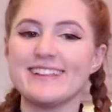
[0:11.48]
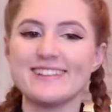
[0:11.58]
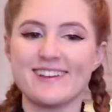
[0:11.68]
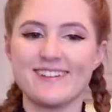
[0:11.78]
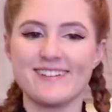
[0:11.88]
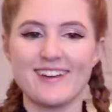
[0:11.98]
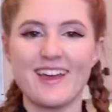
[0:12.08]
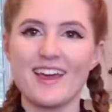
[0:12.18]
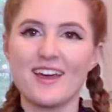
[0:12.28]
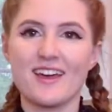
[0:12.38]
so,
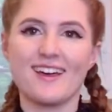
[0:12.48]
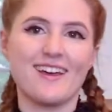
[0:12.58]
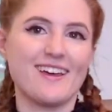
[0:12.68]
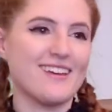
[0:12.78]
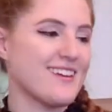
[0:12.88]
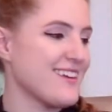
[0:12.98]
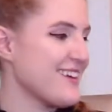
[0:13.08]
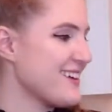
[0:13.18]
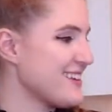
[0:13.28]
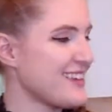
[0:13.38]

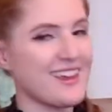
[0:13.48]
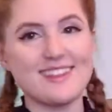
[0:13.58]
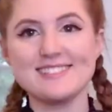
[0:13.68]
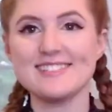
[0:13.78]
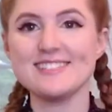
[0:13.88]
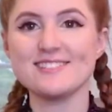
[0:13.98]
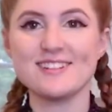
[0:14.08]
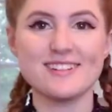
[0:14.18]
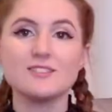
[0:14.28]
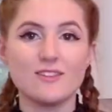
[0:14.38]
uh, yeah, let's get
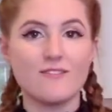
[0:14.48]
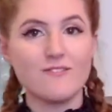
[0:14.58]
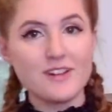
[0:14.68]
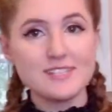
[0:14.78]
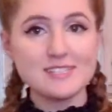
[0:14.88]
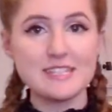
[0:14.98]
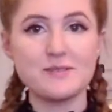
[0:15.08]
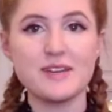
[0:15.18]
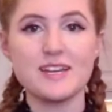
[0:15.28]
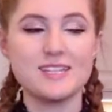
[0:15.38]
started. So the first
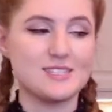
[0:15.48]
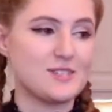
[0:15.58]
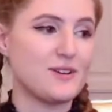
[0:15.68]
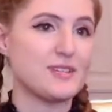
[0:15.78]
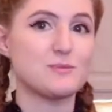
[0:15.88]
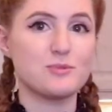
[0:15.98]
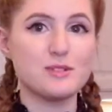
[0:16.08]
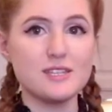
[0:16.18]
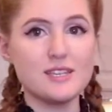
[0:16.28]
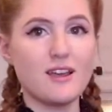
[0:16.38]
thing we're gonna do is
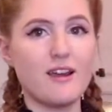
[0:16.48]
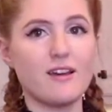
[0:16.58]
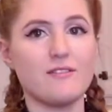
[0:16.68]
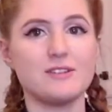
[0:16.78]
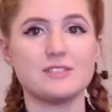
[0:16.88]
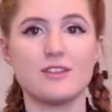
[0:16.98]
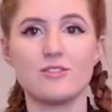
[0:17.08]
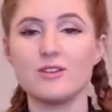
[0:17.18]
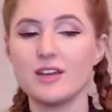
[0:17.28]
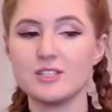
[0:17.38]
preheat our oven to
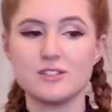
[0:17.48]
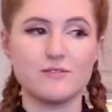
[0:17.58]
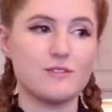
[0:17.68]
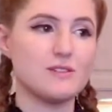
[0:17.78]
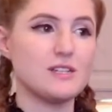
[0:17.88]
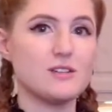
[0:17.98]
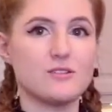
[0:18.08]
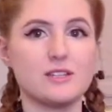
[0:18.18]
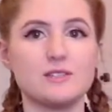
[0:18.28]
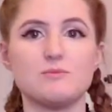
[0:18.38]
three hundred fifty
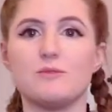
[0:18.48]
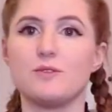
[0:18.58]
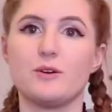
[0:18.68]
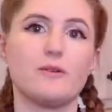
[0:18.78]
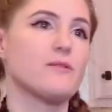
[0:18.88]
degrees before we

## ACTION ITEM
Give the entries back verbatim and omit the images.

## COMPLETED EXERCISE
[0:11.48]
[0:11.58]
[0:11.68]
[0:11.78]
[0:11.88]
[0:11.98]
[0:12.08]
[0:12.18]
[0:12.28]
[0:12.38]
so,
[0:12.48]
[0:12.58]
[0:12.68]
[0:12.78]
[0:12.88]
[0:12.98]
[0:13.08]
[0:13.18]
[0:13.28]
[0:13.38]

[0:13.48]
[0:13.58]
[0:13.68]
[0:13.78]
[0:13.88]
[0:13.98]
[0:14.08]
[0:14.18]
[0:14.28]
[0:14.38]
uh, yeah, let's get
[0:14.48]
[0:14.58]
[0:14.68]
[0:14.78]
[0:14.88]
[0:14.98]
[0:15.08]
[0:15.18]
[0:15.28]
[0:15.38]
started. So the first
[0:15.48]
[0:15.58]
[0:15.68]
[0:15.78]
[0:15.88]
[0:15.98]
[0:16.08]
[0:16.18]
[0:16.28]
[0:16.38]
thing we're gonna do is
[0:16.48]
[0:16.58]
[0:16.68]
[0:16.78]
[0:16.88]
[0:16.98]
[0:17.08]
[0:17.18]
[0:17.28]
[0:17.38]
preheat our oven to
[0:17.48]
[0:17.58]
[0:17.68]
[0:17.78]
[0:17.88]
[0:17.98]
[0:18.08]
[0:18.18]
[0:18.28]
[0:18.38]
three hundred fifty
[0:18.48]
[0:18.58]
[0:18.68]
[0:18.78]
[0:18.88]
degrees before we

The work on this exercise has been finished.